Manual repair should be performed on a cluster that has nodes marked as unhealthy.

Required role: The DataHubAdmin or Owner roles at the scope of Cloudera Data Hub allow you to manage the Cloudera Data Hub cluster. Note that EnvironmentAdmin and Owner of the environment can also manage Cloudera Data Hub clusters.

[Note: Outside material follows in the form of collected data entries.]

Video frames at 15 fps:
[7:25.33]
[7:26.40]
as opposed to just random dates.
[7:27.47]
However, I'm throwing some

When a cluster has unhealthy nodes, a warning is displayed:
  • Cluster tile on the cluster dashboard shows unhealthy nodes
  • Nodes are marked as "UNHEALTHY" in the Hardware section
  • Cluster's event history shows "Manual recovery is needed for the following failed nodes"
There are two ways to repair the failed nodes:
  • Repair the failed nodes: (1) All non-ephemeral disks are detached from the failed nodes. (2) Failed nodes are removed (3) New nodes of the same type are provisioned. (4) The disks are attached to the new volumes, preserving the data.
  • Delete the failed nodes: Failed nodes are deleted with their attached volumes.

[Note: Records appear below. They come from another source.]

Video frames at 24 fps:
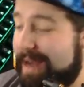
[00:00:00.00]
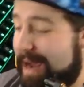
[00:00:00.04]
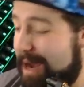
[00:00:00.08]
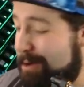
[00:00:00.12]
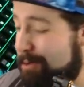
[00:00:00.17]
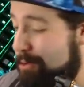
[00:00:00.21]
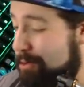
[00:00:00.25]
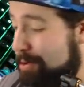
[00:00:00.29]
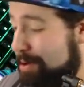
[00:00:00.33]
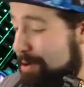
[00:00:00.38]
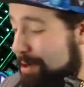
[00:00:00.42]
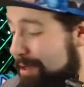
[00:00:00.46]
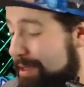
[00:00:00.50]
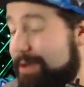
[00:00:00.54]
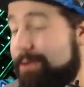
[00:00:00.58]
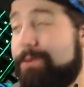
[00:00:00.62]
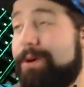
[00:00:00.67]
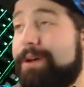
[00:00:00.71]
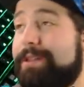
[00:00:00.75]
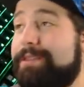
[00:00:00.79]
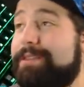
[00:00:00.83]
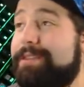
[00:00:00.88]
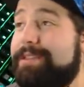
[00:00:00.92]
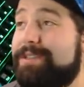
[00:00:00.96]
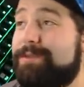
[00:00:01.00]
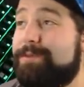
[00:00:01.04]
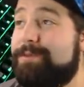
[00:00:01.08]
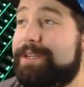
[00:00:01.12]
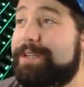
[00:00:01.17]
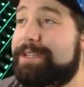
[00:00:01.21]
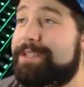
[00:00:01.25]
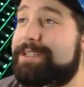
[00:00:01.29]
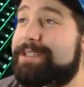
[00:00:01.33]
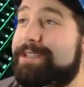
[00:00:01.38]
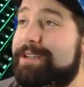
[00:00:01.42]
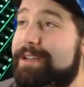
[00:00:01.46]
I really want the
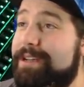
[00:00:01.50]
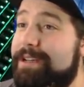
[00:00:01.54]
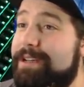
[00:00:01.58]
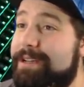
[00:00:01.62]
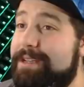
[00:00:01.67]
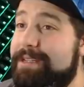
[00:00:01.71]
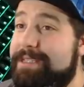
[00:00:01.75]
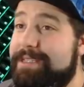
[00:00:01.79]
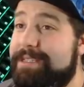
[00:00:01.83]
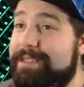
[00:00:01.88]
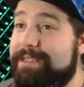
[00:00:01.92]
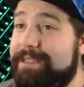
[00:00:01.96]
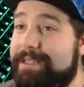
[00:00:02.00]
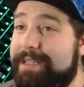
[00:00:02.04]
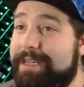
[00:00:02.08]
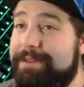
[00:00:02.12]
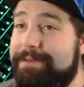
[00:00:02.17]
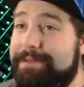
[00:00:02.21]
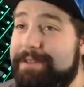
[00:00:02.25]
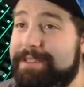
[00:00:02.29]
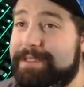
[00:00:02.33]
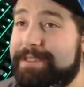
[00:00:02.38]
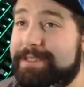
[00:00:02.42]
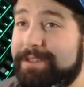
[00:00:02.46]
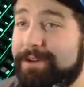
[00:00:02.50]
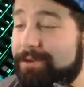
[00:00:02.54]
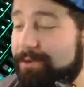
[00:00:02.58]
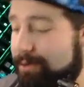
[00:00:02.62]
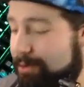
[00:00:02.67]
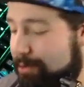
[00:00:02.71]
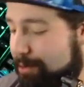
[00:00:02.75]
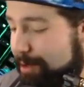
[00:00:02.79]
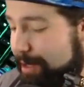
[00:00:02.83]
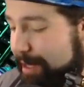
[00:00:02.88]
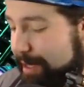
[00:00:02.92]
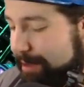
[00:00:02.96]
Switch sleeve. It's so
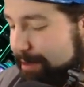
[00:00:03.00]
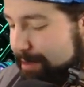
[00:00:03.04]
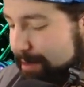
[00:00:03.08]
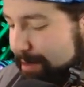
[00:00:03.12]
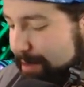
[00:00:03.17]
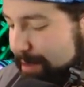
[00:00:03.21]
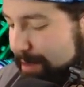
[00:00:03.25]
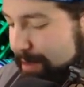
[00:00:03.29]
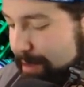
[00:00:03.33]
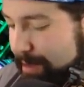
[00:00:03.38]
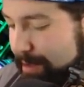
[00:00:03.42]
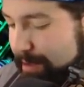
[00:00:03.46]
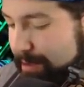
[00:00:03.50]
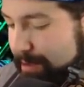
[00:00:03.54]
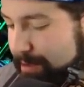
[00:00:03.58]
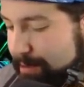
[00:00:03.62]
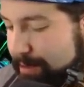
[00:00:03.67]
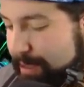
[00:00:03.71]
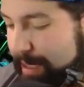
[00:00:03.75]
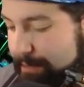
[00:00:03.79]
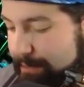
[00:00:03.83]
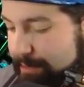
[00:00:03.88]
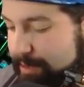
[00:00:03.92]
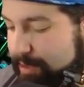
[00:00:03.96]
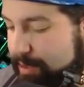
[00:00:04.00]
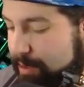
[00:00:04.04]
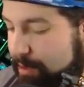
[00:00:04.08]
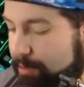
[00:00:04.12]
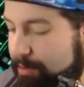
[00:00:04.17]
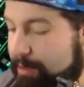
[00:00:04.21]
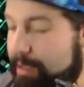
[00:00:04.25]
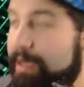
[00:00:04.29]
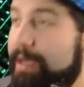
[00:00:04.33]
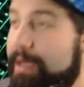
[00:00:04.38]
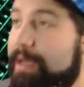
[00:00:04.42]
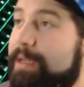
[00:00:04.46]
great. So, yeah,
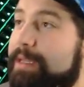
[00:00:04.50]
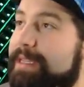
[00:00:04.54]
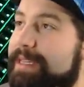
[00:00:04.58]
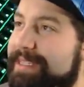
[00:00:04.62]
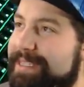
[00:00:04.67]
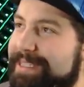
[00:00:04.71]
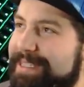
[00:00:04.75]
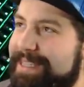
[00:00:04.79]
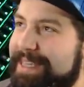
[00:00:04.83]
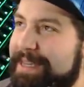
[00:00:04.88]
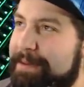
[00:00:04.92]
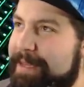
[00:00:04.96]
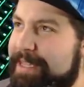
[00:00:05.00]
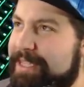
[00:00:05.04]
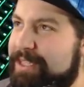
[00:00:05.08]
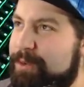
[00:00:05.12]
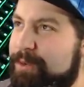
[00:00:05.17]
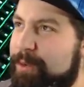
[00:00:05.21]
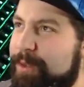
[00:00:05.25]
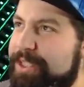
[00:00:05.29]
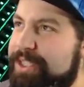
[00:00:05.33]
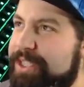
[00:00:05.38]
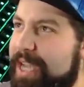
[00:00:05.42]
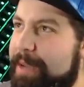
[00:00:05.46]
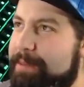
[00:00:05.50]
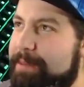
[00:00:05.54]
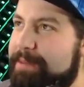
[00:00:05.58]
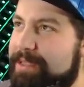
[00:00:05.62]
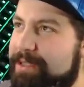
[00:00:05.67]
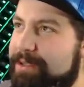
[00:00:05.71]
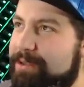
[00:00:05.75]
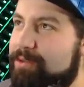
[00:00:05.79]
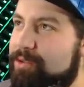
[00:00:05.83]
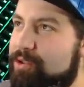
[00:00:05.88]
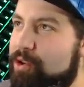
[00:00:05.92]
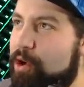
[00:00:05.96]
so here's the thing about Switch games,
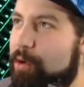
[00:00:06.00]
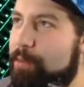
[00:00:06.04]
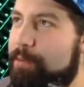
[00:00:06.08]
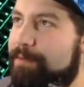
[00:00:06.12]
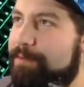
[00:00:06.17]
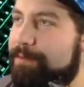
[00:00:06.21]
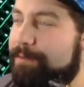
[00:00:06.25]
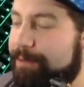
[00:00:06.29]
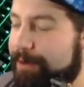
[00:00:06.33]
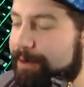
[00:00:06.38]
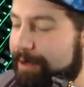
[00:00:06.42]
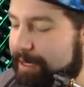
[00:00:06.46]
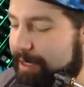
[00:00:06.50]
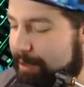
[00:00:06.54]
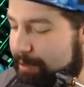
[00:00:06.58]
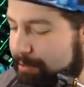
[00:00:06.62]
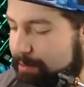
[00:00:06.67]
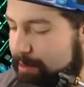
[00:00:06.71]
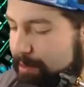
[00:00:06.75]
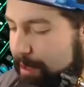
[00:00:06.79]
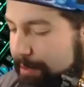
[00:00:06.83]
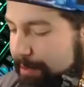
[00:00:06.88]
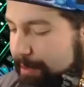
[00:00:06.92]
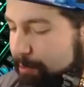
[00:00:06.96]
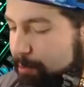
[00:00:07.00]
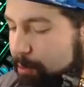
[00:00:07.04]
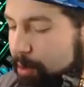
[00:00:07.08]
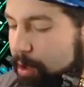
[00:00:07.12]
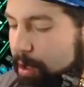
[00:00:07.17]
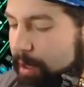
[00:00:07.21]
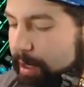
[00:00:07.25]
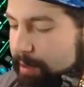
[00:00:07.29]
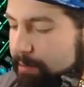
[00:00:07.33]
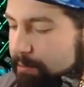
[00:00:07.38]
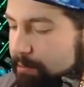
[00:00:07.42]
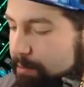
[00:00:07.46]
dude. No freaking nothing.
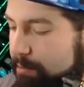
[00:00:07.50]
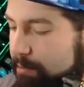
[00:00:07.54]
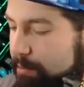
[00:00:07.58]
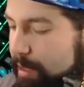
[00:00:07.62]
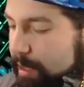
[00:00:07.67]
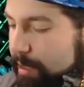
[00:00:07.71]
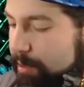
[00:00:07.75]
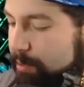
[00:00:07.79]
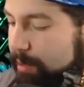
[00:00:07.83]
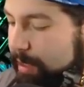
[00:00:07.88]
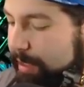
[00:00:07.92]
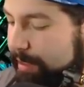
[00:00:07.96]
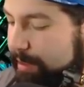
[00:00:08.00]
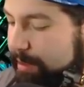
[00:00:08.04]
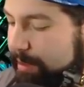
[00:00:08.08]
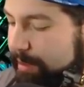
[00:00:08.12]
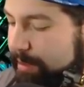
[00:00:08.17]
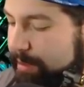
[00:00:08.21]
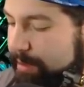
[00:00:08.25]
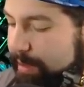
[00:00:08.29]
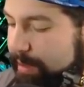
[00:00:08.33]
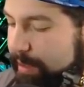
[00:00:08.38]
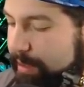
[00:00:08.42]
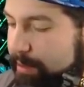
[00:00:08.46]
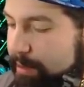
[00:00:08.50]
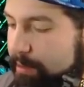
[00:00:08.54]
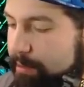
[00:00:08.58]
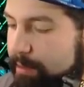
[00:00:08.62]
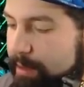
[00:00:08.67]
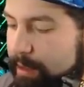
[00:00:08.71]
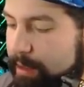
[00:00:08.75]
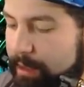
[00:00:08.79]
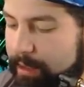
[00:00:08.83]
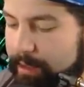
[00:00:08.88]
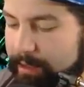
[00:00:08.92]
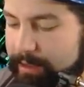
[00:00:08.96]
What? I do like the inside, though.
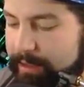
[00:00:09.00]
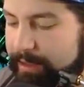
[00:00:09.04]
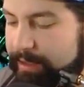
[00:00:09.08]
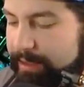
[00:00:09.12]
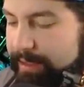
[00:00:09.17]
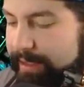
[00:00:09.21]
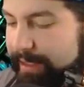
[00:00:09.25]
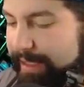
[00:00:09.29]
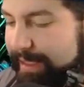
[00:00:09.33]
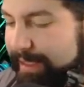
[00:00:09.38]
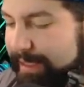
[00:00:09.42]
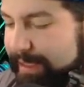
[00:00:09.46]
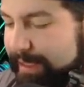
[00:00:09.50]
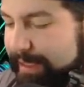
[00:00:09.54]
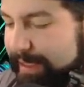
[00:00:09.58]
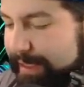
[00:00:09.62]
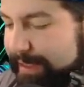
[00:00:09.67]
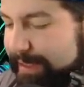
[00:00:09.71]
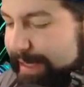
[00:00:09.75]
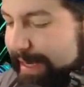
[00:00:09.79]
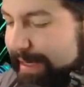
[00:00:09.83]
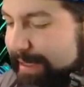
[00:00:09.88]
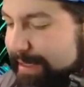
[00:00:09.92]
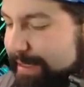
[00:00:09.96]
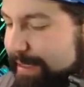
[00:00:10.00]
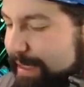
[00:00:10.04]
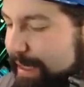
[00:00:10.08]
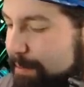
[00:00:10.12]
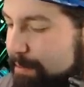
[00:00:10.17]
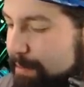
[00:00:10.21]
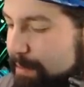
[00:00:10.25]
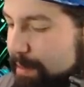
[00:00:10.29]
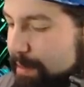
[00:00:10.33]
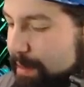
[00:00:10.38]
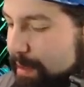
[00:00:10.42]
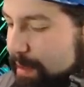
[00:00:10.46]
So is it the exact same?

If a node is marked as deleted from the cloud provider side, you must perform manual repair before restarting the cluster. If you do not perform the manual repair, the cluster will not restart.

You can perform manual repair from the Cloudera web interface or CLI.

To perform manual repair from Cloudera web interface:
  1. Log in to the Cloudera web interface.
  2. Navigate to Cloudera Management Console > Data Hub Clusters.
  3. Browse to the cluster details.
  4. Choose one of the following options:
    • To repair all of the failed nodes in a particular host group, select Actions > Repair and then select the host group to repair. Only one host group can be selected at a time:
    • To repair a single node failure or select certain nodes within a host group to repair, select the Hardware tab and then the repair icon next to the host group that contains the failed node(s). Alternatively you can use the CDP CLI: cdp datahub repair-cluster help
    • When you initiate a repair from the Hardware tab, you also have the option to delete any volumes attached to the instance. This can be useful if a volume is lost on the cloud provider side. To delete the attached volumes, select the Delete Volumes checkbox.
  5. By default, unhealthy nodes are removed and then replaced. If you would like to just remove the nodes without replacing them, select Remove only.
  6. Click Repair.
  7. Once the recovery flow is completed, the cluster status changes to 'RUNNING'.